Within the cerebral cortex, information is processed among many neurons, integrating the stimulus of the water temperature with other sensory stimuli, with your emotional state (you just aren't ready to wake up; the bed is calling to you), memories (perhaps of the lab notes you have to study before a quiz). Finally, a plan is developed about what to do, whether that is to turn the temperature up, turn the whole shower off and go back to bed, or step into the shower. To do any of these things, the cerebral cortex has to send a command out to your body to move muscles ([link]).

The Motor Response
On the basis of the sensory input and the integration in the CNS, a motor response is formulated and executed.
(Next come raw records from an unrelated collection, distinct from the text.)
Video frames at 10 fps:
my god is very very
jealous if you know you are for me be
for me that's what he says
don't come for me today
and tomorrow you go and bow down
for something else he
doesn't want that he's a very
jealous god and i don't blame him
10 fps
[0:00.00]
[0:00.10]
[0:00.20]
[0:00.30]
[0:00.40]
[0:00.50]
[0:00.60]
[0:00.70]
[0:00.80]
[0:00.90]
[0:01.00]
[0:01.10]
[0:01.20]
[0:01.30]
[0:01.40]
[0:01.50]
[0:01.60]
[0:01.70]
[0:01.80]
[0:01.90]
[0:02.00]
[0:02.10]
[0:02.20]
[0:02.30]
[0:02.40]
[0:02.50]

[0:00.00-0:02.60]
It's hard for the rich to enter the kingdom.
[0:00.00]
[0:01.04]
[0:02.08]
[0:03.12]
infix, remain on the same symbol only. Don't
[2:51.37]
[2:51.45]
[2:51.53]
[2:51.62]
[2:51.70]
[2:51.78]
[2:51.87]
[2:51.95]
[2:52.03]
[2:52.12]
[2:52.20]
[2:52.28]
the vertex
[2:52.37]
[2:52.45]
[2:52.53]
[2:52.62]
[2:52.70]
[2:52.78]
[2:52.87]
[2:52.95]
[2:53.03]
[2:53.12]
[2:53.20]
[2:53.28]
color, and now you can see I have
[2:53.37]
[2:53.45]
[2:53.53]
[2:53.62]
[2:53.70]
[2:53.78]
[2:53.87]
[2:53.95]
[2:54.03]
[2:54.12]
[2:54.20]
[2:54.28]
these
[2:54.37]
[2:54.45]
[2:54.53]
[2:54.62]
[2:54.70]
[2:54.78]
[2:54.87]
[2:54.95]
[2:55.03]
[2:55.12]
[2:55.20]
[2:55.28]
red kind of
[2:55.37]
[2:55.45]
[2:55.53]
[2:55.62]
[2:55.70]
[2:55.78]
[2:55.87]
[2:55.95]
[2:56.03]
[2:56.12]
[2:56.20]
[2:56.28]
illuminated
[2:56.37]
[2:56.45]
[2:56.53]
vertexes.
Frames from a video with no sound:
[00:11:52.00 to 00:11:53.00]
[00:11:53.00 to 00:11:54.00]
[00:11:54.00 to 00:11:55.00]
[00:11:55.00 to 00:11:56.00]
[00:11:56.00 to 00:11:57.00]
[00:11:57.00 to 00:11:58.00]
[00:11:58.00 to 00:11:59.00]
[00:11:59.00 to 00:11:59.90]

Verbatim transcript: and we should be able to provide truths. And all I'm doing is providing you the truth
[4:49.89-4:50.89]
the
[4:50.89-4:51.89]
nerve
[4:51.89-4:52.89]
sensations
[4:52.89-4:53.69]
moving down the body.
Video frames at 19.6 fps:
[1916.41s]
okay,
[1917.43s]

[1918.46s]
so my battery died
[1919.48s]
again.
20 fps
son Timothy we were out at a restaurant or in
A region of the cortex is specialized for sending signals down to the spinal cord for movement. The upper motor neuron is in this region, called the precentral gyrus of the frontal cortex, which has an axon that extends all the way down the spinal cord. At the level of the spinal cord at which this axon makes a synapse, a graded potential occurs in the cell membrane of a lower motor neuron. This second motor neuron is responsible for causing muscle fibers to contract. In the manner described in the chapter on muscle tissue, an action potential travels along the motor neuron axon into the periphery. The axon terminates on muscle fibers at the neuromuscular junction. Acetylcholine is released at this specialized synapse, which causes the muscle action potential to begin, following a large potential known as an end plate potential. When the lower motor neuron excites the muscle fiber, it contracts. All of this occurs in a fraction of a second, but this story is the basis of how the nervous system functions.

Chapter Review

Sensation starts with the activation of a sensory ending, such as the thermoreceptor in the skin sensing the temperature of the water. The sensory endings in the skin initiate an electrical signal that travels along the sensory axon within a nerve into the spinal cord, where it synapses with a neuron in the gray matter of the spinal cord. The temperature information represented in that electrical signal is passed to the next neuron by a chemical signal that diffuses across the small gap of the synapse and initiates a new electrical signal in the target cell. That signal travels through the sensory pathway to the brain, passing through the thalamus, where conscious perception of the water temperature is made possible by the cerebral cortex. Following integration of that information with other cognitive processes and sensory information, the brain sends a command back down to the spinal cord to initiate a motor response by controlling a skeletal muscle. The motor pathway is composed of two cells, the upper motor neuron and the lower motor neuron. The upper motor neuron has its cell body in the cerebral cortex and synapses on a cell in the gray matter of the spinal cord. The lower motor neuron is that cell in the gray matter of the spinal cord and its axon extends into the periphery where it synapses with a skeletal muscle in a neuromuscular junction.

Review Questions

If a thermoreceptor is sensitive to temperature sensations, what would a chemoreceptor be sensitive to?

  1. light
  2. sound
  3. molecules
  4. vibration

Which of these locations is where the greatest level of integration is taking place in the example of testing the temperature of the shower?

  1. skeletal muscle
  2. spinal cord
  3. thalamus
  4. cerebral cortex

How long does all the signaling through the sensory pathway, within the central nervous system, and through the motor command pathway take?

  1. 1 to 2 minutes
  2. 1 to 2 seconds
  3. fraction of a second
  4. varies with graded potential

What is the target of an upper motor neuron?

  1. cerebral cortex
  2. lower motor neuron
  3. skeletal muscle
  4. thalamus

Critical Thinking Questions

Sensory fibers, or pathways, are referred to as “afferent.” Motor fibers, or pathways, are referred to as “efferent.” What can you infer about the meaning of these two terms (afferent and efferent) in a structural or anatomical context?

If a person has a motor disorder and cannot move their arm voluntarily, but their muscles have tone, which motor neuron—upper or lower—is probably affected? Explain why.